[Tagging] How to overcome lack of consensus
david at frankieandshadow.com
Thu Sep 19 12:56:21 UTC 2013
> This illustrates, to me, that an attempt to add an ontology on top of
> the tagging is likely to be vulnerable to the problems it aims to
Any such thing would want to express relationships, so that e.g.
renderers which have never seen the tag before can say "aha, they say
that I could render this like a restaurant if I haven't added an icon
for it it specifically".
> However, it's possible we could start to have a fairly low-key move
> towards ontology by simply using mediawiki categories. For example if
> you add [[Category:placestogetameal]] to the wiki pages for fast_food,
> restaurant, cafe, then it's rather likely that data consumers can use
> some of the pre-existing mediawiki tools (as used in
> http://dbpedia.org/ for example) to extract structured data that
> expresses tags' relations. So if you start with wiki categories you
> could get fairly far without having to impose a strong ontology.
This seems entirely the wrong way up. Surely much better to start with a
machine-readable, properly structured, extendable, schema and fderive
the human readable documentation from it, than try to extract
information from unstructured data intended for human readers.
The point of a schema is to bring the documentation into the world of
semantic web - share data not articles, so that programs can do
something useful with it as well as people.
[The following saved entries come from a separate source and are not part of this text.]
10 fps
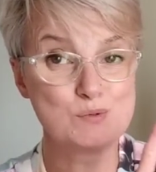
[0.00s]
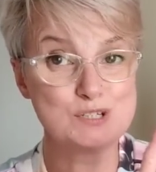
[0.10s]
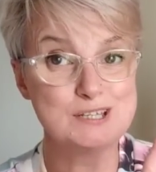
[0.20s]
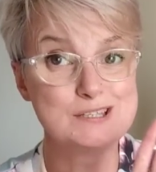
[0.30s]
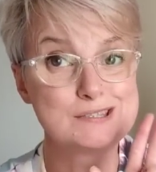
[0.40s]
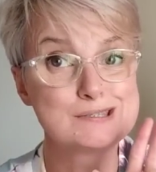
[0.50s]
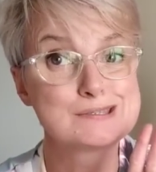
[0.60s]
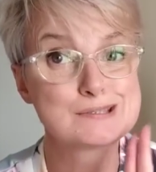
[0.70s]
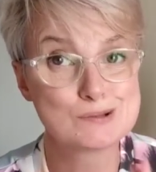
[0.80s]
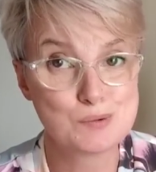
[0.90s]
which is
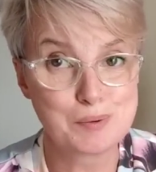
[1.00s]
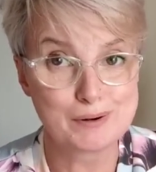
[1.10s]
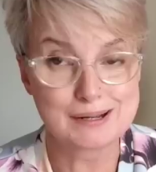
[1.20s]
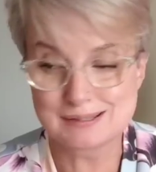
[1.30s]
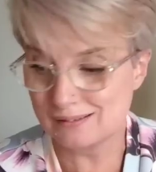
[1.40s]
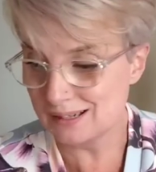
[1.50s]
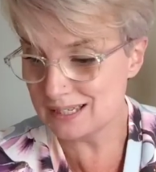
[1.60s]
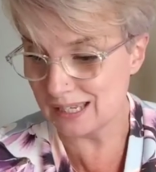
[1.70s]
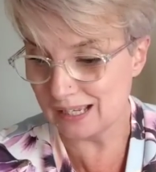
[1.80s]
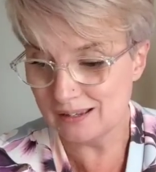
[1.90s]
super
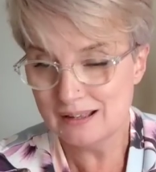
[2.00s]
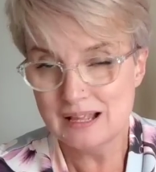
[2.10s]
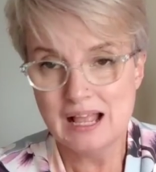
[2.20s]
exciting.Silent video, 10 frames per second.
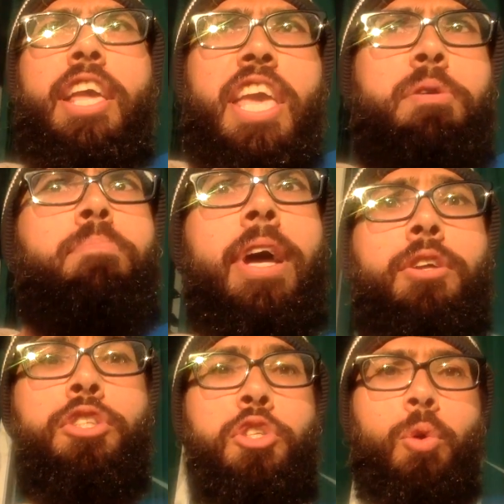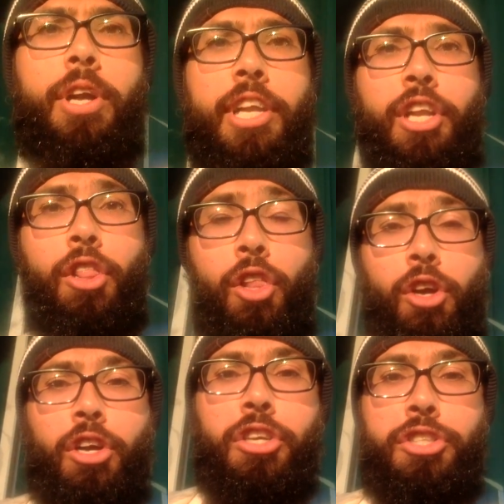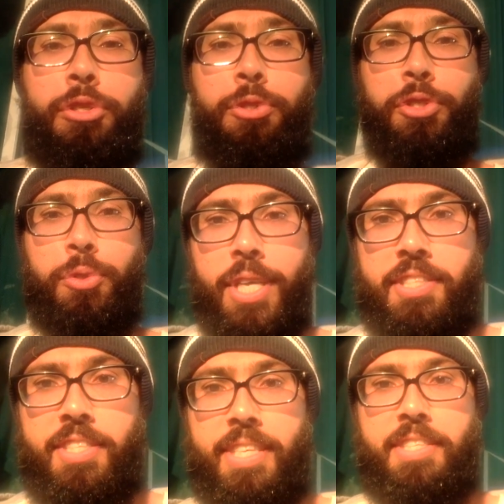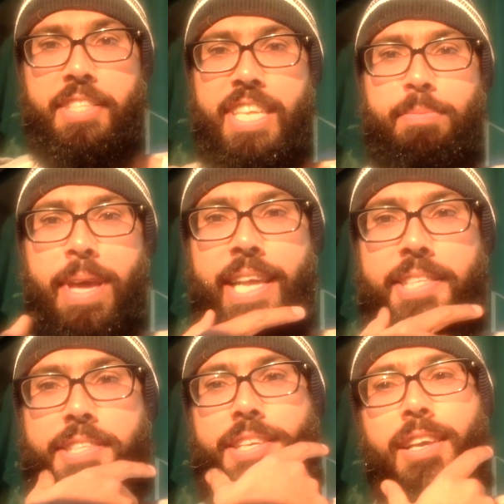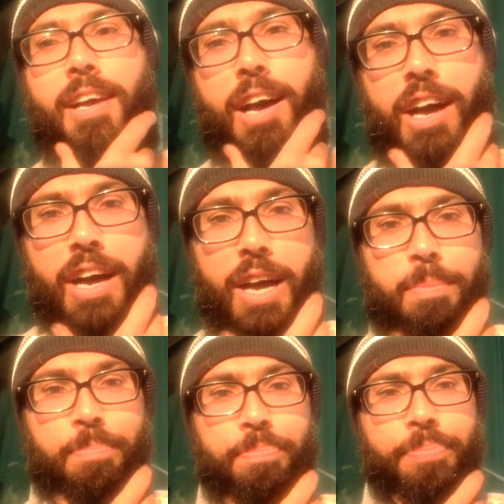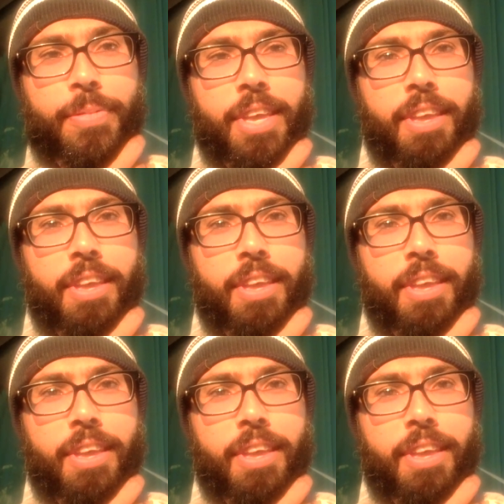can Michael Jordan learn to trust his teammates? AndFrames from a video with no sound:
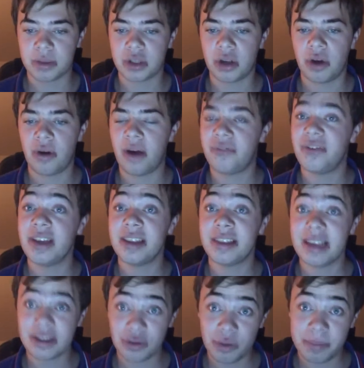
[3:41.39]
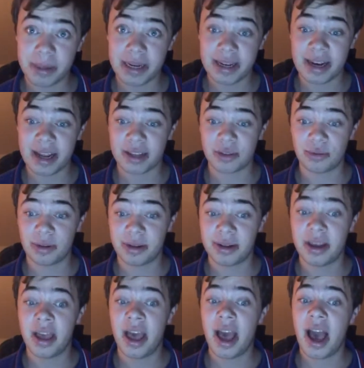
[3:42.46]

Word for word: So I think this will be the next one,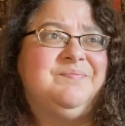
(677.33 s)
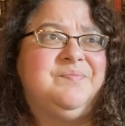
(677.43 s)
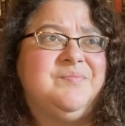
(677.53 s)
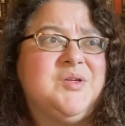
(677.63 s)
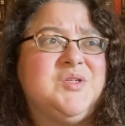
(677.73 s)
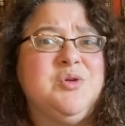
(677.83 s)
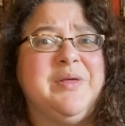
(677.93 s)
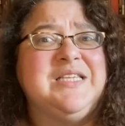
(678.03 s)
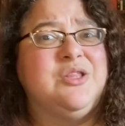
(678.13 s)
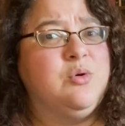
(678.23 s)
there's no
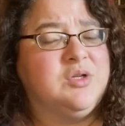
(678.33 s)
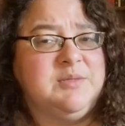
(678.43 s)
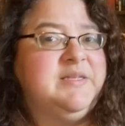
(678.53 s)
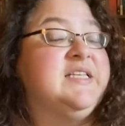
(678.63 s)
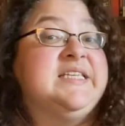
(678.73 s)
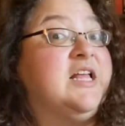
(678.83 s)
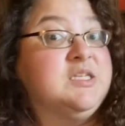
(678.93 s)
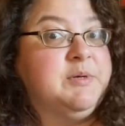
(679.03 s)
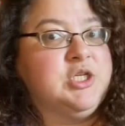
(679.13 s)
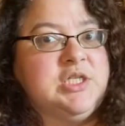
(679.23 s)
place local to me that sells
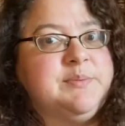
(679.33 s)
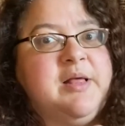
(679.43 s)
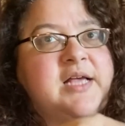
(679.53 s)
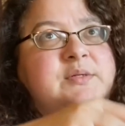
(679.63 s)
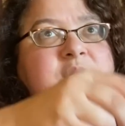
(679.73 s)
Picture This Plus, so I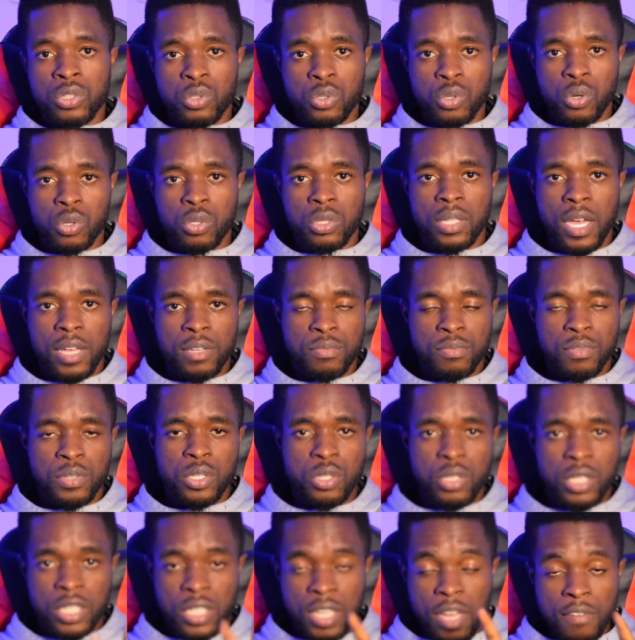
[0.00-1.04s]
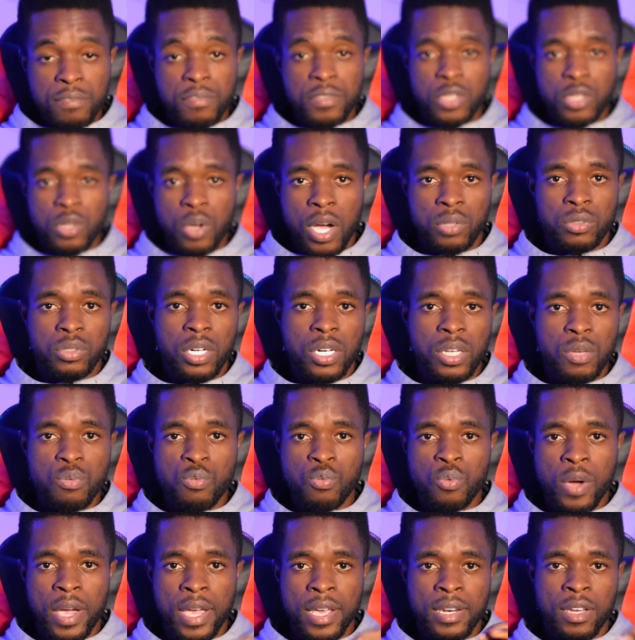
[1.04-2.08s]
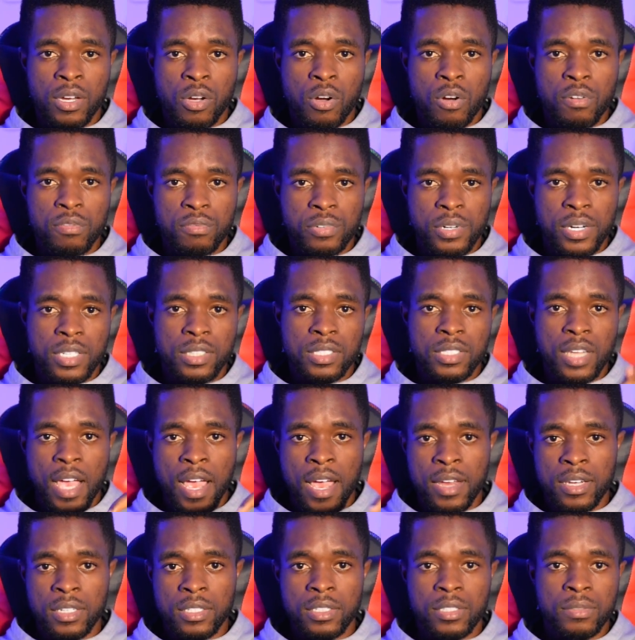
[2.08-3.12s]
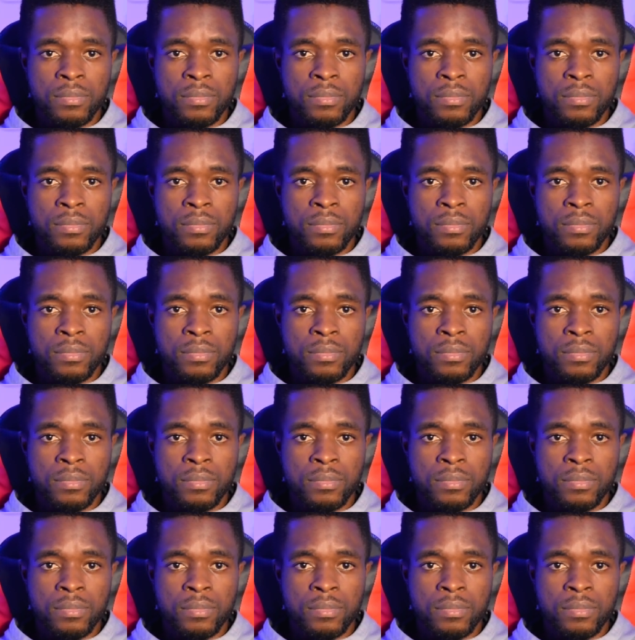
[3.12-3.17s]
So in that video actually we were in the conference and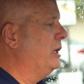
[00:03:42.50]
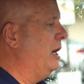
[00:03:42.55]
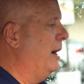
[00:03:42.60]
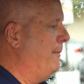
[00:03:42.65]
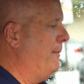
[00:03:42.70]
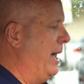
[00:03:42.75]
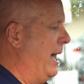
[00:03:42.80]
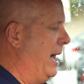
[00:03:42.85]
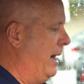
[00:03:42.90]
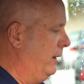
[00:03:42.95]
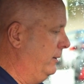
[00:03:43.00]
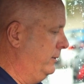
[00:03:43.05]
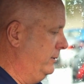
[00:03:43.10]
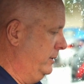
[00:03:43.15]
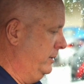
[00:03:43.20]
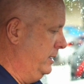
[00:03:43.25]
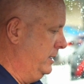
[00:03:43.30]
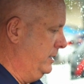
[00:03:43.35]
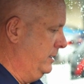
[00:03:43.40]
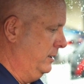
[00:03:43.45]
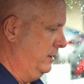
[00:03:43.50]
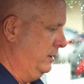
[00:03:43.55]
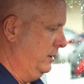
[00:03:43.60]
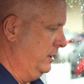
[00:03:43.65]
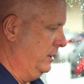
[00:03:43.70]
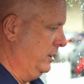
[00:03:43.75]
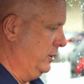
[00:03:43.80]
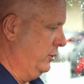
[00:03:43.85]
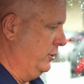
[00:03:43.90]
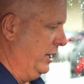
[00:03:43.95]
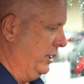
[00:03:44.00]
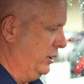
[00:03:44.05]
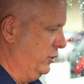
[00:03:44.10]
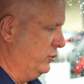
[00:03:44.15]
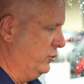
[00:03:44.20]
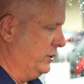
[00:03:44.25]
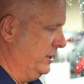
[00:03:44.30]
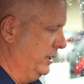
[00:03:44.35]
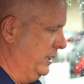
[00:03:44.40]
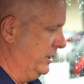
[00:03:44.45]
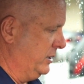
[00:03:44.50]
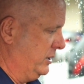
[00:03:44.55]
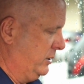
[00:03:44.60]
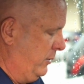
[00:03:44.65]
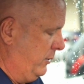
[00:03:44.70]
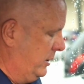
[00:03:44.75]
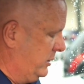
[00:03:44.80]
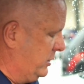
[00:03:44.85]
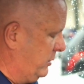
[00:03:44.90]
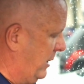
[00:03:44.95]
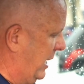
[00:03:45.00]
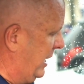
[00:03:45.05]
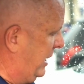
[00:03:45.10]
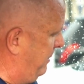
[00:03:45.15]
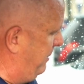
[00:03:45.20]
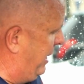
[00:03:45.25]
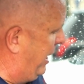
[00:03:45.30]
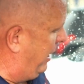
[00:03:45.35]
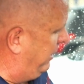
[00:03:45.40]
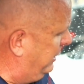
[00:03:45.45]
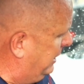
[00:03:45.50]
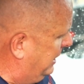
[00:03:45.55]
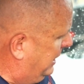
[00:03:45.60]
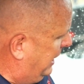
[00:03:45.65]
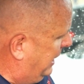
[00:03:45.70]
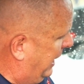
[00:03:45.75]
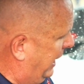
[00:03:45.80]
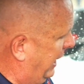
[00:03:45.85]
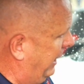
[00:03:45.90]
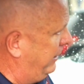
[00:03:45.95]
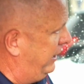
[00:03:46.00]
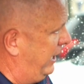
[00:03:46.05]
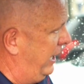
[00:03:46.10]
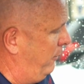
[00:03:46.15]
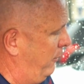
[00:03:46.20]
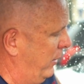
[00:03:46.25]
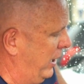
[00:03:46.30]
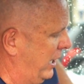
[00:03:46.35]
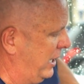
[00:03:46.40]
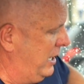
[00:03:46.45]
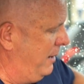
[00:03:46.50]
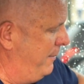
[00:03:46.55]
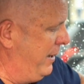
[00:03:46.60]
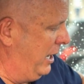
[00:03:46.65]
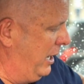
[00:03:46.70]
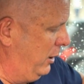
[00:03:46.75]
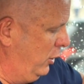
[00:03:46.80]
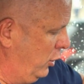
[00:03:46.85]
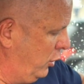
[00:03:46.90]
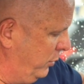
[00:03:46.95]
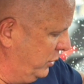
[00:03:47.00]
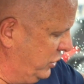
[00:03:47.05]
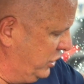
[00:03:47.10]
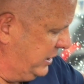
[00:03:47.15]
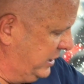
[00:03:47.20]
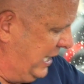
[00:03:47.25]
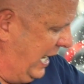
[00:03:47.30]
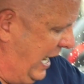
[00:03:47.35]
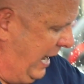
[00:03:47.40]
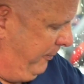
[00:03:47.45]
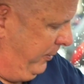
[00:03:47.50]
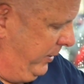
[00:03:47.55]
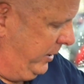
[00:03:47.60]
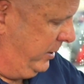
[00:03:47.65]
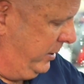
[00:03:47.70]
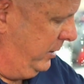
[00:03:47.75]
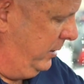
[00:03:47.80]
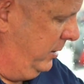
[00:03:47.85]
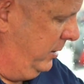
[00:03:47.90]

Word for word: come out, you're not used to this. So I come out, and when I come out, look what just happened.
Defaults, varying by
nationality ("what's the speed limit here if it isn't stated
otherwise"), descriptions in the same place in multiple languages,
alternative names for tags in different languages, class hierarchies of
objects, suggested related properties ("I see you're adding a post box
here, you might want to add its identifier", "it's a hotel - if you can
please tell us the operator, how many bedrooms", etc) and so on - rather
than embedding this knowledge separately and independently and often
differently in every program that works with OSM.